Ces ignares masquent leur peur et leur incompétence sous une couche d'arrogance. Le rapport Baker en est un magnifique exemple. Tous les vieux cons des années 70-80-90 sont ressortis de la naphtaline et donnent des leçons à Bush sur des problèmes qu'ils ont contribué à créer et qu'ils seraient bien en peine de régler.

Publié par Stauffenberg le 29 décembre 2006 à 22:24

Je suis partisan que la politique du pire.
Les USA ne peuvent pas gagner la guerre contre les djihadistes en Irak, redonnant un sanctuaire à ceux ci?
Trés bien, demain, ils attaqueront l'Europe de plus belle, ouvrant les yeux des derniers naifs et permettant une réponse rigoureuse permettant de nous redonnant notre souveraineté politique sur notre sol historique.
Aprés analyse, il faut que la pression islamique devienne insupportable pour tout Européen , une pression qui doit montée plus rapidement que l'immigration/invasion que nous subissons.
L'Europe sera un trés bon terrain d'entrainement pour toute les armées de notre continent.
Y compris en Suisse, si j'ai bien compris.

Publié par Three piglets le 29 décembre 2006 à 22:34

Le fait marquant de l'année 2006 n'est pas que l'Amérique ne sache plus comment quitter Bagdad. Ce n'est pas non plus que les électeurs américains aient si bien compris la gravité de la situation qu'ils ont redonné le contrôle du Congrès aux démocrates. Ce n'est pas même que toute l'élite politique du pays ait sommé George Bush de réviser sa politique étrangère.

Ce qui marquera 2007 et bien d'autres années à venir, c'est le recul général de l'influence internationale des Etats-Unis. L'Amérique peut encore encourager l'Ethiopie à aller renverser des islamistes en Somalie mais, en douze mois, elle a dû avouer son impuissance devant la Corée du Nord, prendre son parti du basculement à gauche de l'Amérique latine, se contenter d'une fausse condamnation des ambitions nucléaires de l'Iran par le Conseil de sécurité et rester, désormais, bras croisés face au grand retour de la Russie.
Bernard Guetta, in " le Temps" d'aujourd'hui.
Bonne année...

Publié par Roland le 30 décembre 2006 à 11:15

Roland, nous sommes sur la même longueur d'ondes et je rappele que le fait que les USA interviennent par partenaires interposés est une politique qui a rncontré bcp de déboires: pour mémoire ce sont les USA qui ont soutenu de manière inconditionelle en leur temps les Talibans contre les Russes et Saddam Hussein contre les Iraniens. On sait ce qui en a résulté....
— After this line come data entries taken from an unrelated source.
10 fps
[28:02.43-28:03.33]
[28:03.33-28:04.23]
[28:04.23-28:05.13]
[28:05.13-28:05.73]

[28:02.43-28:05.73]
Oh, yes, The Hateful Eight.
Publié par Ofrens le 30 décembre 2006 à 16:18

D'un point de vue "médiatique", j'ai franchement l'impression que la pendaison de Sadam Hussein soit une erreur, surtout le jour de l'aïd ? C'est une provocation ? Qu'en pensez-vous ?
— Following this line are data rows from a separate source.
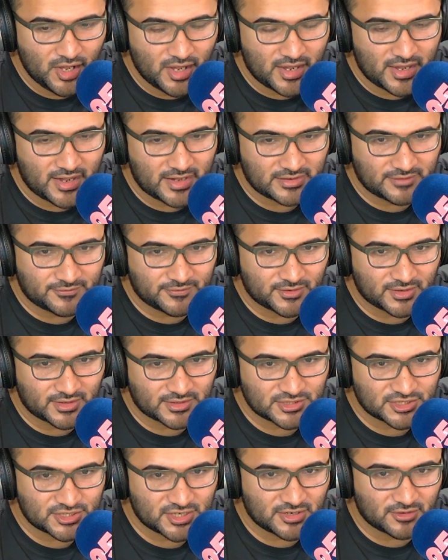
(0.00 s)
And if you'd like
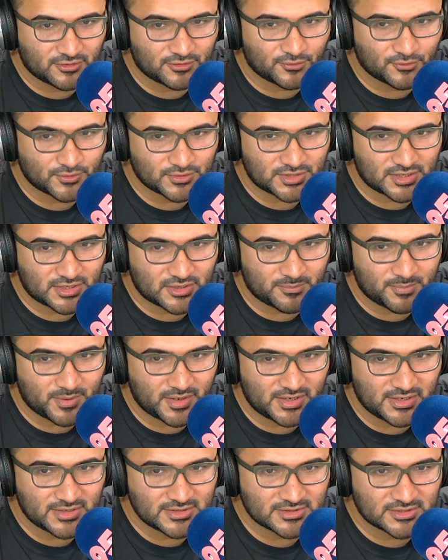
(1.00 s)
to share your thoughts and
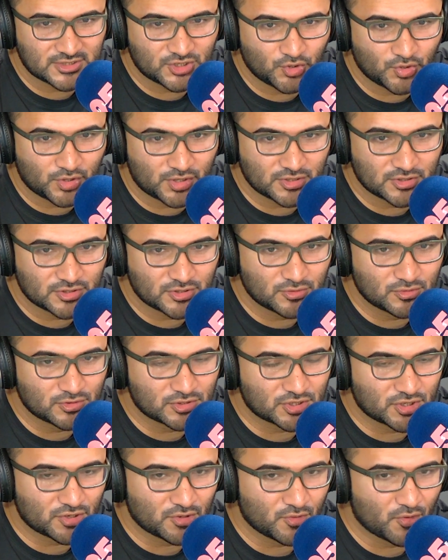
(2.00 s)
opinions, you can do
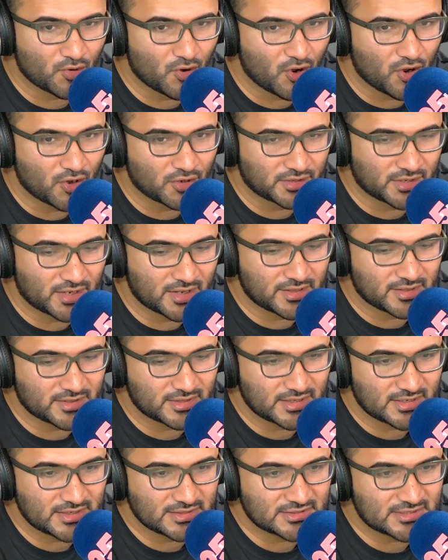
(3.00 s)
so on
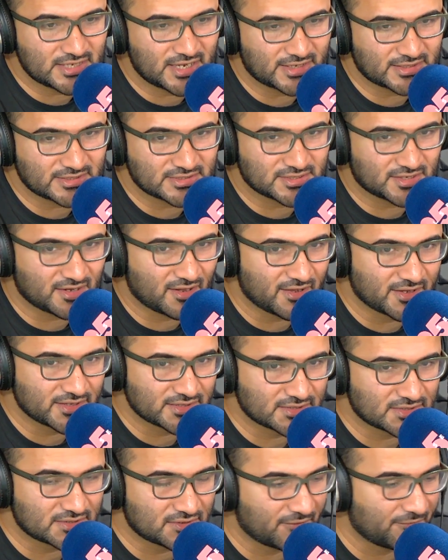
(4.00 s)
the text
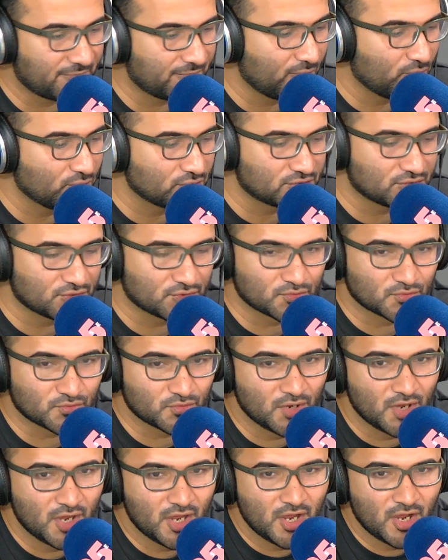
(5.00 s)
lines
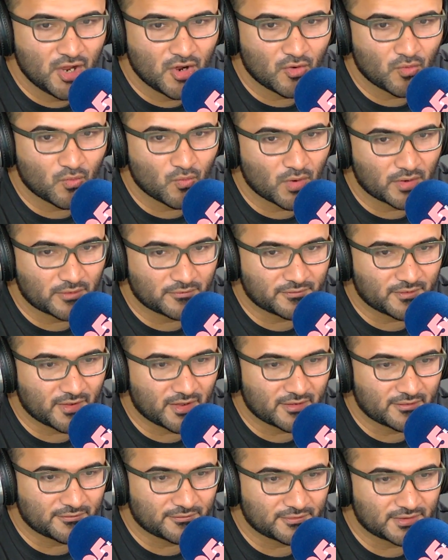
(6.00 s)

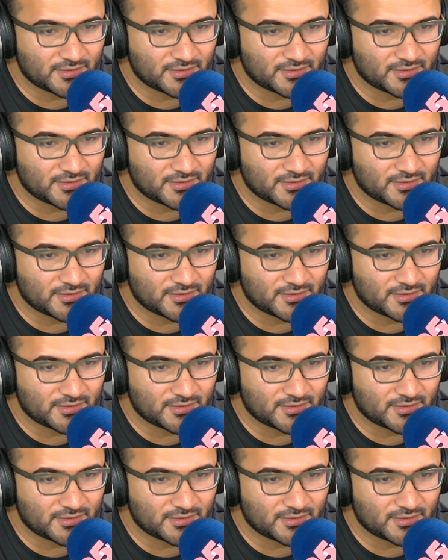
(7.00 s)
4215.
Publié par Juan_Rico le 30 décembre 2006 à 20:06

Bonne question, difficile de faire plus maladroit en tout cas....

Publié par Ofrens le 30 décembre 2006 à 20:18

Cette situation est historiquement et politiquement très intéressante!

Cette situation bien pourrie nous a amené à réfléchir...

Dans un de nos clubs, nous avons récemment joué à un kriegspiel dont le thème était une France en cours de "normalisation islamique", avec un théatre de combat allant de Biarritz à Lille. Dans cette zone "Marron" , des troupes étrangères passées par l Italie et L'Espagne étaient en train de normaliser le pays conquis avec l aide d une cinquième colonne infiltrée et mal identifiée car mixte (anciens gauchistes alliés objectifs des islamistes venant d'Afrique du nord) , tandis que le pays "Bleu" Nord-Ouest, et Ouest de la France était en train de recevoir de l aide massive (Troupes aguerries et logistique) d outre Atlantique. Un Front était sur le point de s ouvir par l Est de la Bulgarie à Hambourg par des troupes Russes.
Un jet de dés avait fait tirer un ultimatum iranien par tir d armes nucléaires pour empêcher la libération des territoires conquis... Tandis q un autre jet de dés avaient fait sortir une insurrection massive non maîtrisée en Angleterre...

Cette simulation a été très intéressante, car en fait nous nous sommes rendus compte rapidement que nous ne possédons absolument pas la logique militaro-politique ni la mentalité de combattant adaptée à ce genre de confrontation.

Devant un "choc de civilisations " de ce type, il nous faudra un nouveau César ou un nouveau Napoléon avec des moyens logistiques dynamiques et lourds.
Tout en employant les méthodes de Massu en Algérie! Et cela à la puissance 100!!!

Eh oui! il n y a pas que dans les Etat-Majors que l on délire!!!

Publié par Ar Brezonneg le 30 décembre 2006 à 22:42

Ils ne pouvaient pas choisir meilleur moment. Le sacrifice de l'agneau si doux, au paradis il va pouvoir en gazer quelques uns une seconde fois. On va assister certainement à un boom de l'immigration stellaire dans les mois à venir ;-)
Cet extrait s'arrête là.